Emmanuelle Passegue, PhD
The goal of our research is to decipher the cellular and molecular mechanisms governing normal blood function and to unravel how they become deregulated in myeloid malignancies using the mouse as a model system. We are particularly interested in understanding how normal hematopoietic stem cells (HSCs) can become leukemia-initiating stem cells (LCSs), which promote tumor growth and disease recurrence, and to search for ways to prevent their transformation. Current projects in the laboratory study the implication of apoptosis, autophagy, immune regulation, DNA repair mechanisms and differentiation pathways in the maintenance and regulation of normal HSCs and transformed LSCs.
Stress-response mechanisms in HSC function
The hematopoietic system, like other organs in the body, must constantly contend with a broad range of cellular and environmental stresses. HSCs need to respond to such insults in a timely and appropriate manner to preserve their own functionality and genomic integrity, and ensure the continued production of blood cells. Inappropriate stress-response in HSCs can lead to deregulated blood homeostasis and to the development of blood disorders. We are interested in understanding how regulation of apoptosis, autophagy and cellular detoxification machinery normally preserve HSC function and life-long production of blood cells, and how corruption of these stress-response mechanisms contribute to HSC transformation and the development of myeloid malignancies.

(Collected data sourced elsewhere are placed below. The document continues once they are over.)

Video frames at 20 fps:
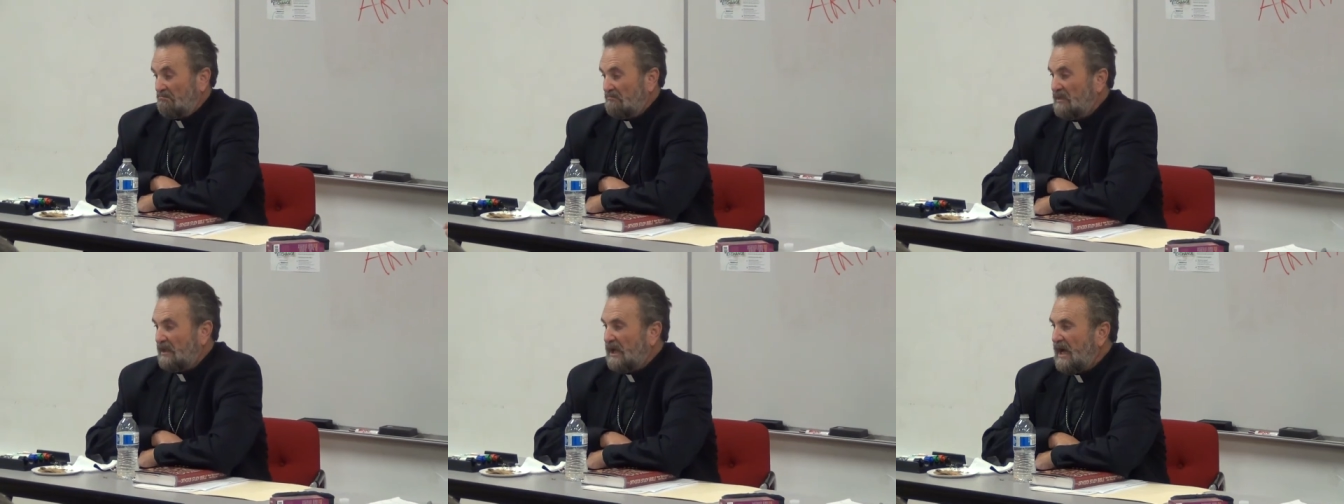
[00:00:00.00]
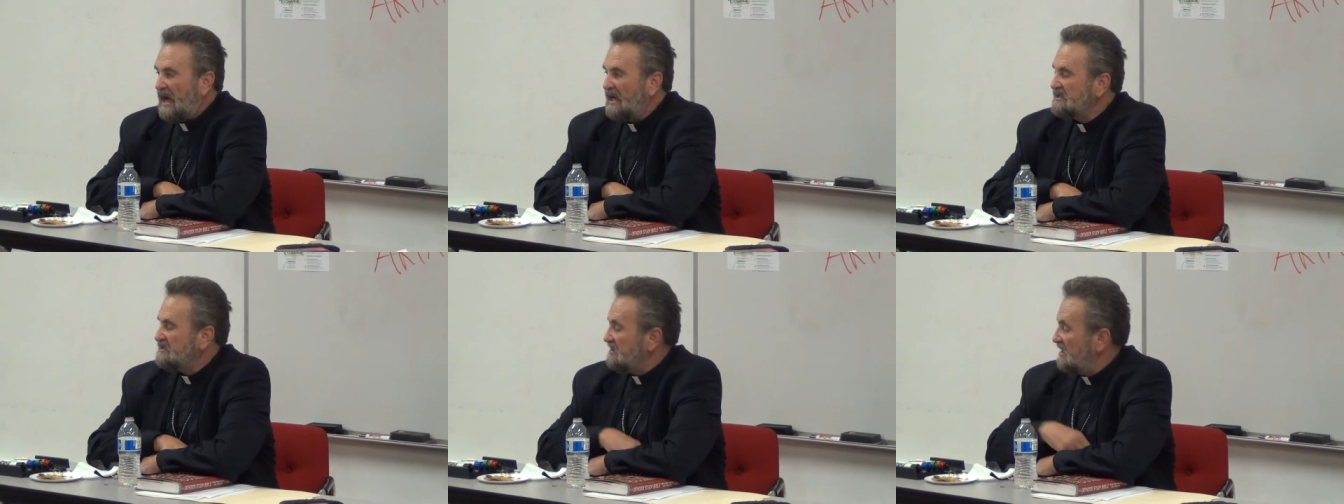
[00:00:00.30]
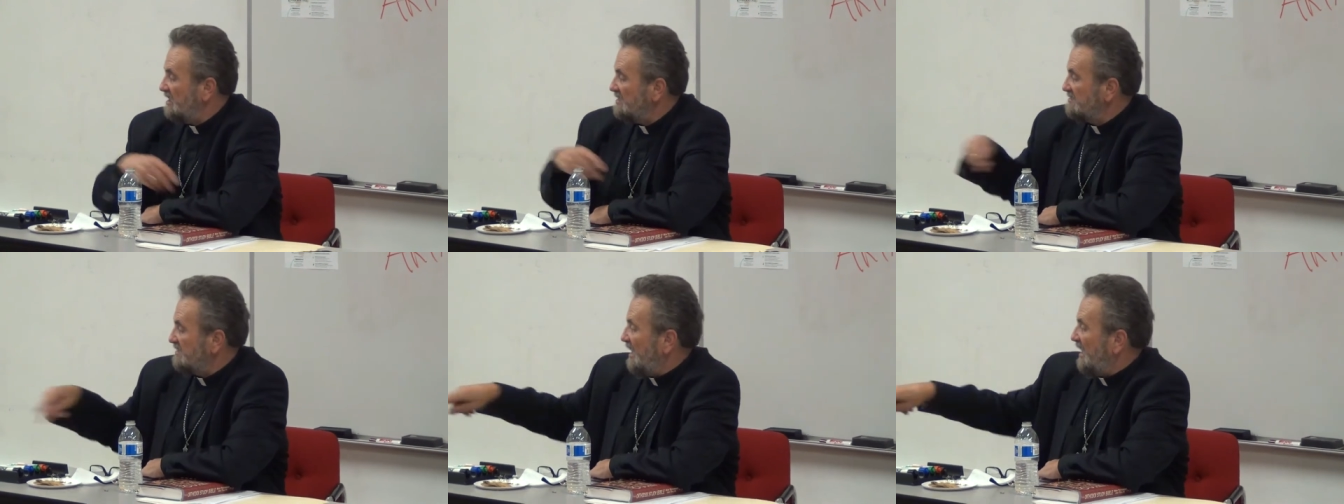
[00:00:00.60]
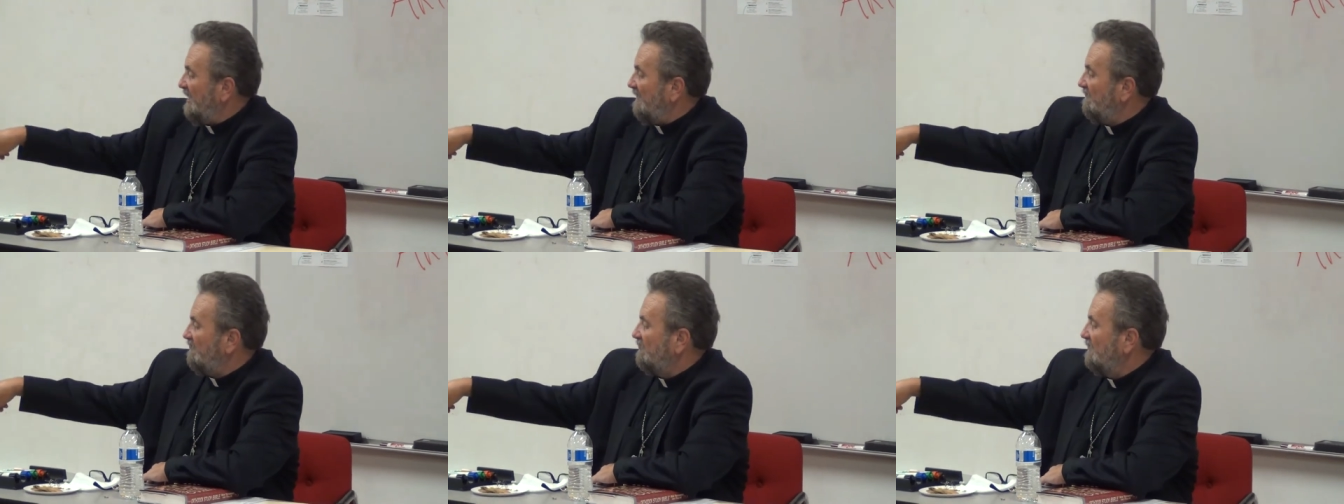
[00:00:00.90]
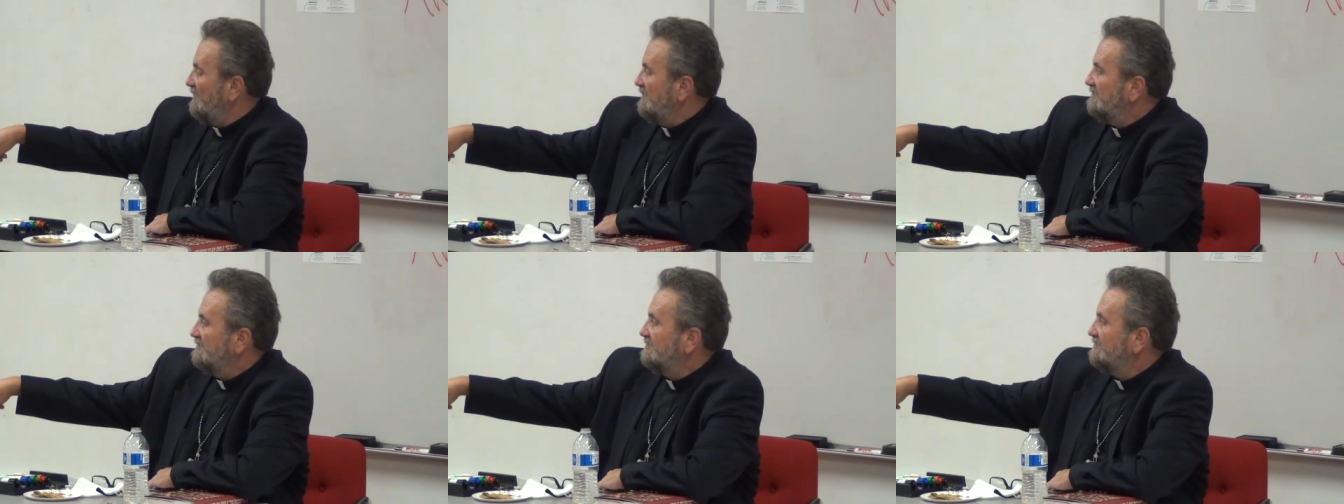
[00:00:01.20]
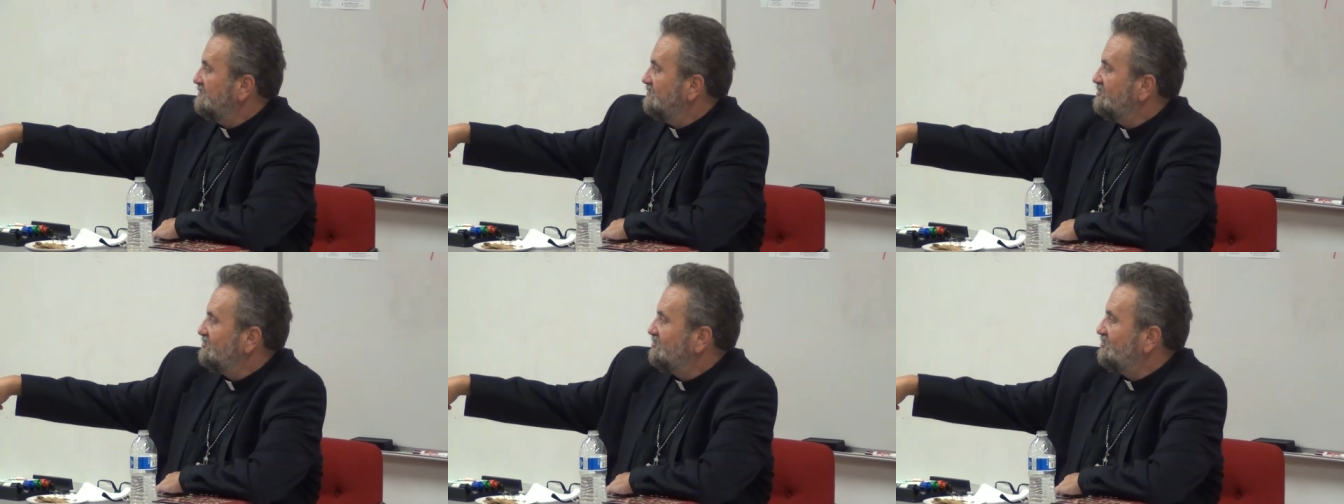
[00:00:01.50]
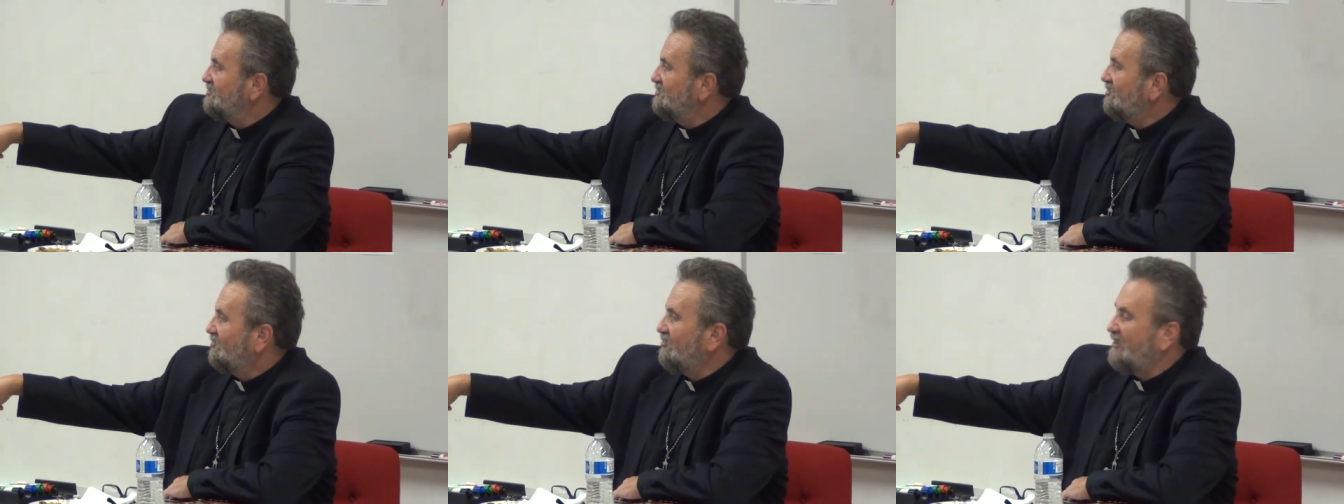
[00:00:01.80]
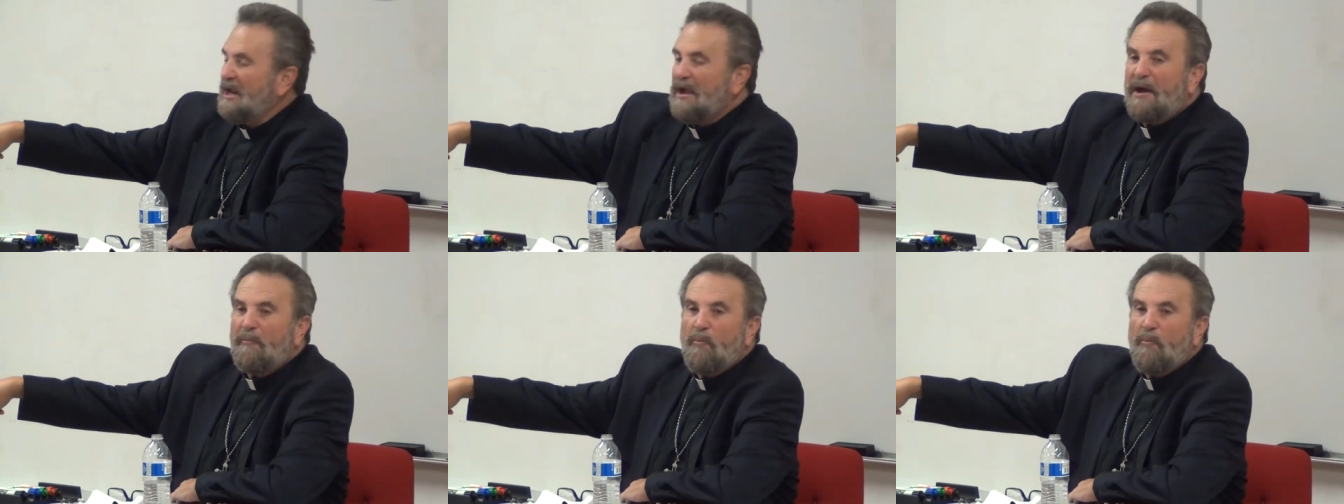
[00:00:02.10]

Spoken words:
The guy says, I have 3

Microenvironmental regulations in blood homeostasis
HSCs reside primarily in endosteal regions of the bone marrow within highly regulated niches consisting of multiple cell types, and are expose to a complex milieu of cytokine, growth factor and immune regulators. These microenvironmental cues play essential roles in regulating HSC localization, self-renewal and differentiation properties. We are interested in understanding how: 1) immune regulators control HSC activity and production of myeloid cells; and 2) how development of myeloid malignancies affects specialized stromal populations that are part of the HSC niche in the bone marrow.
Regulatory networks and LSC transformation
A large body of work has shown essential roles for two major categories of molecular networks in the regulation of self-renewal, proliferation and differentiation activity of HSCs: cell intrinsic processes such as cell cycle regulators (i.e., Bmi1, p53, p21) and the PI3-kinase signaling pathway (i.e., ATM, PTEN, mTOR, FoxO), and non-cell autonomous developmental pathways such as TGF-β, Wnt, Hedgehog and Notch. We are interested in understanding how leukemic transformation affect the activity of these molecular circuits. We are currently de-constructing the transcriptional network of HSC-transformed LSCs by exploiting both genome-wide mRNA and miRNA microarray approaches, and chromatin immunoprecipitation (ChIP) followed by high throuput sequencing (ChIP-seq) approaches.
DNA damage response and aging of the blood system
We have recently shown that HSCs are intrinsically vulnerable to mutagenesis following DNA damage. We found that their quiescent cell cycle status restrict them to the use of the error-prone nonhomologous end joining (NHEJ) repair mechanism, which render HSCs susceptible to genomic instability and transformation. This finding provides the beginning of a molecular understanding for why HSCs, despite being protected at the cellular level, are more likely than other blood cells to become transformed and initiate hematological malignancies. We are now interested in understanding how intrinsic DNA damage and the use of mutagenic DNA repair mechanisms contribute to the aging and transformation of the HSC compartment.
Pathways of myeloid differentiation and myeloid malignancies
During steady-state hematopoiesis, self-renewing HSCs give rise to non self-renewing multipotent progenitors (MPPs), which produce balanced levels of lineage-committed lymphoid and myeloid progenitors and homeostatic levels of all mature blood cells. However, this “classical” pathway of HSC differentiation fails to fully explain the massive myeloid expansion observed in myeloid disorders, which usually occurs without an accompanying increase in lymphopoiesis. We are interested in investigating alternative pathways of myeloid differentiation and to identify druggable targets for the treatment of blood disorders such as chronic inflammation and myeloid malignancies.